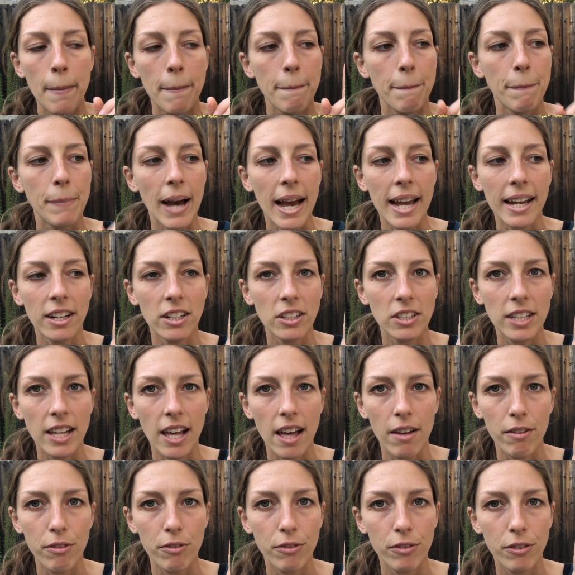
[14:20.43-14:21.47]
By
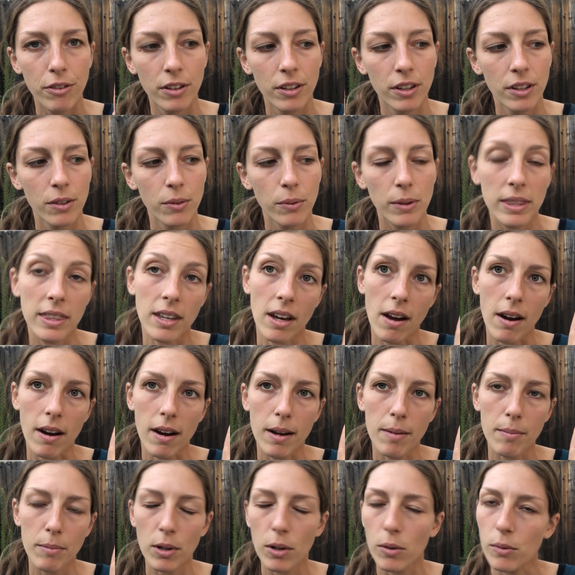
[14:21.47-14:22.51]
yourself with the
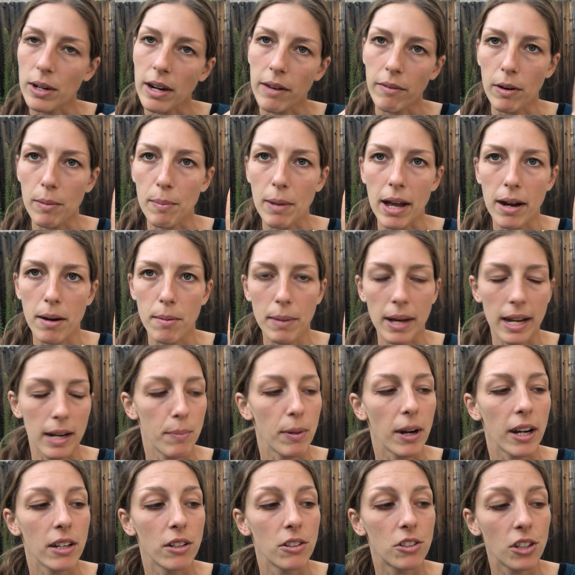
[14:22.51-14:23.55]
arm or whatever body
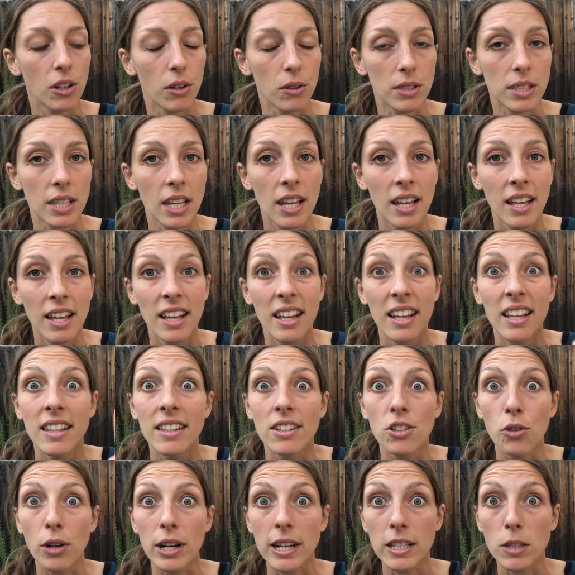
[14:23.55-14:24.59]
part you chose.
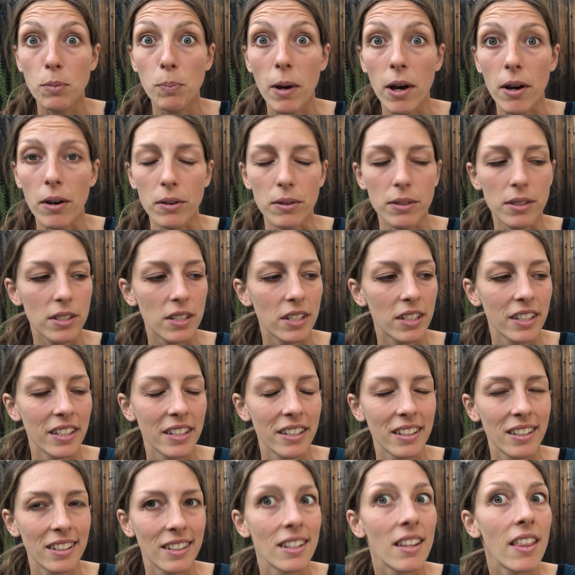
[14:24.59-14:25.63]
Transposed.
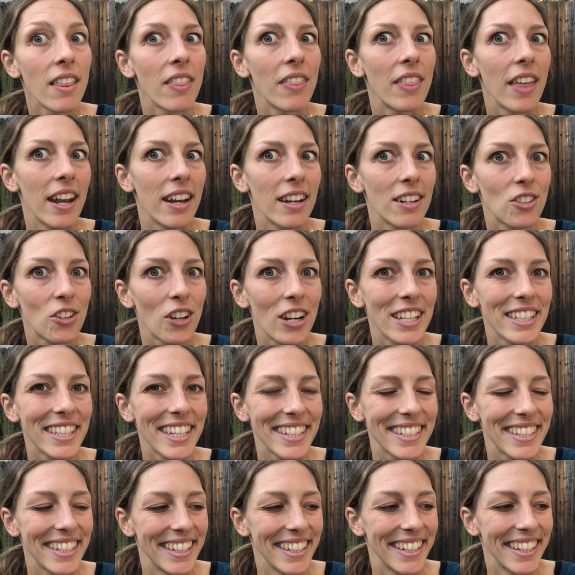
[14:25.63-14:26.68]
Then a
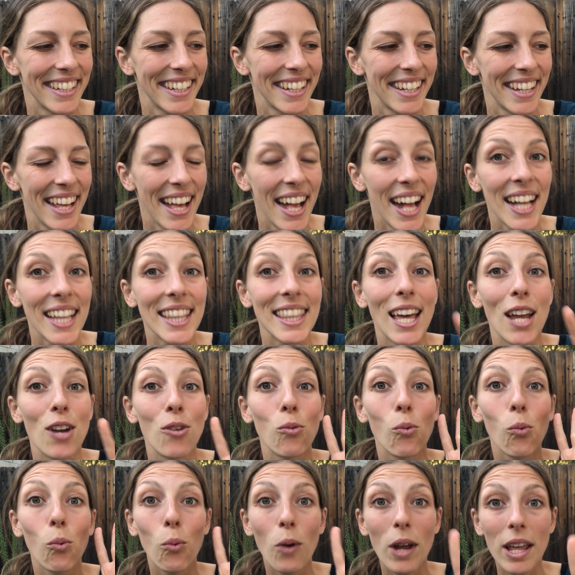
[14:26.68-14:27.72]
transition.
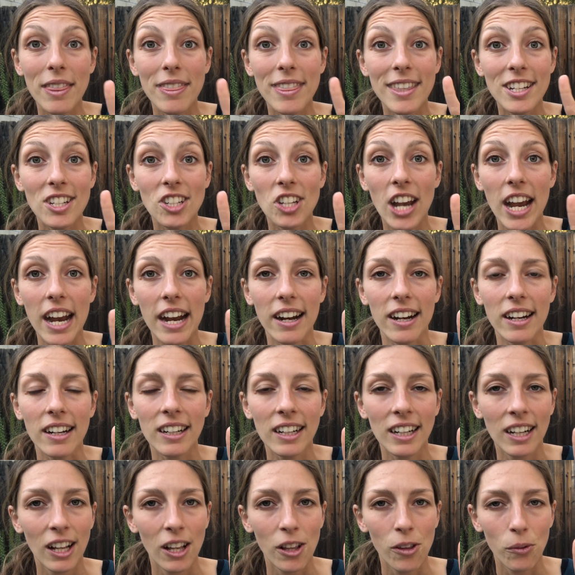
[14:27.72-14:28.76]
Then with the chair,
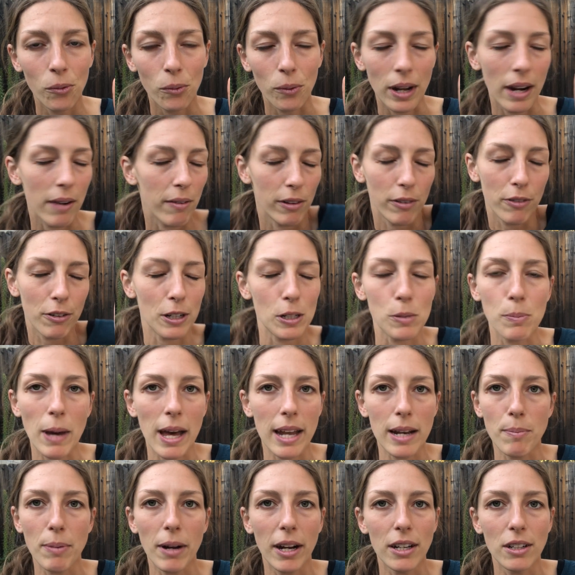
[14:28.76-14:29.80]
whatever first
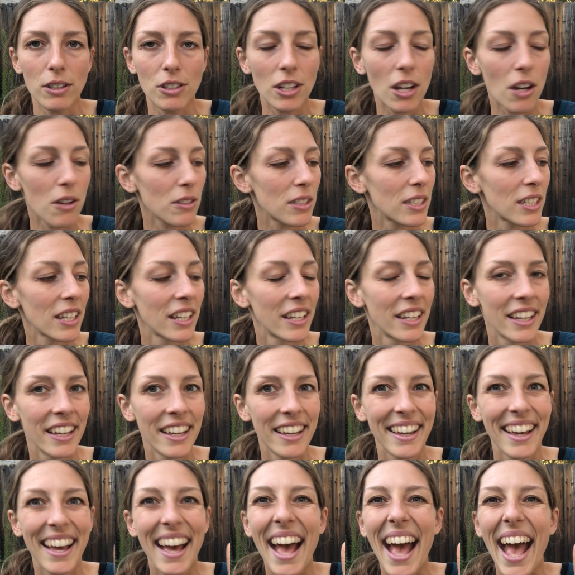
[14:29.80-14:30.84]
body part you chose,
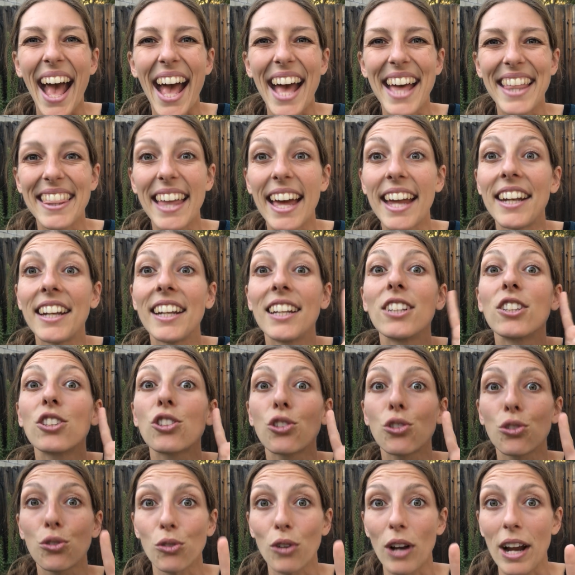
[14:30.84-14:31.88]
and then
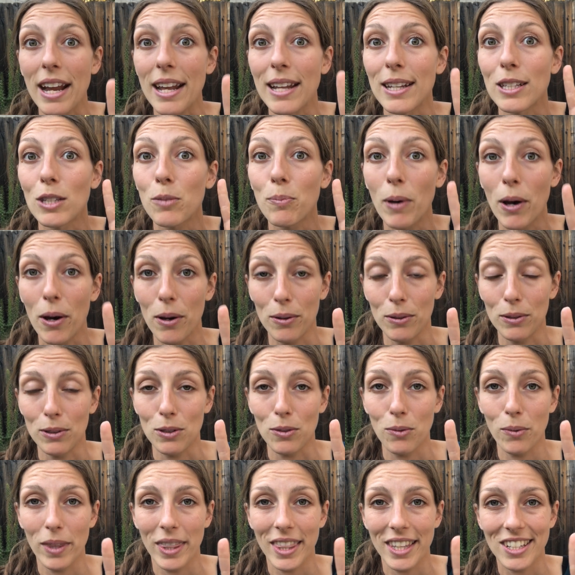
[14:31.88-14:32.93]
transposed
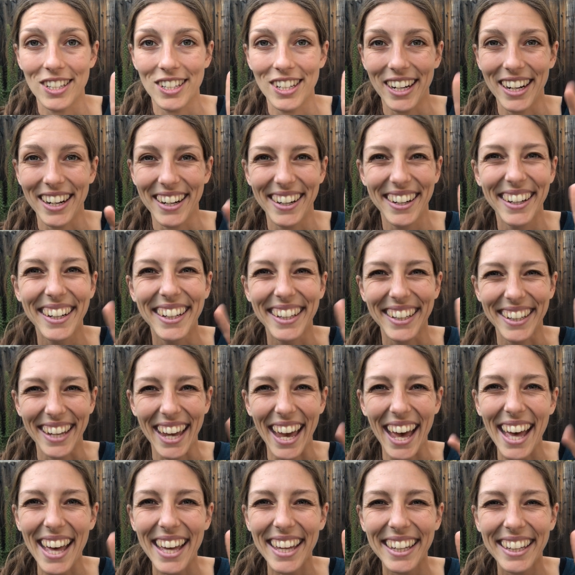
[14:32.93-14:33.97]
with the chair.
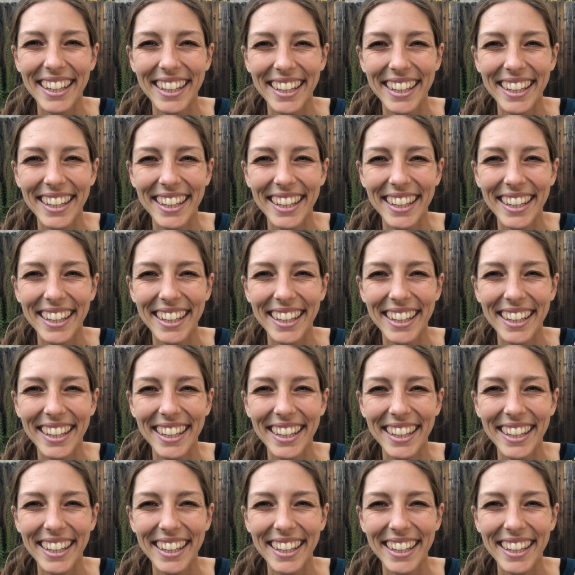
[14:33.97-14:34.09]
Yeah?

ACTIVITY: An exact copy of every entry above is needed, minus the pictures.

FINISHED EXERCISE:
[14:20.43-14:21.47]
By
[14:21.47-14:22.51]
yourself with the
[14:22.51-14:23.55]
arm or whatever body
[14:23.55-14:24.59]
part you chose.
[14:24.59-14:25.63]
Transposed.
[14:25.63-14:26.68]
Then a
[14:26.68-14:27.72]
transition.
[14:27.72-14:28.76]
Then with the chair,
[14:28.76-14:29.80]
whatever first
[14:29.80-14:30.84]
body part you chose,
[14:30.84-14:31.88]
and then
[14:31.88-14:32.93]
transposed
[14:32.93-14:33.97]
with the chair.
[14:33.97-14:34.09]
Yeah?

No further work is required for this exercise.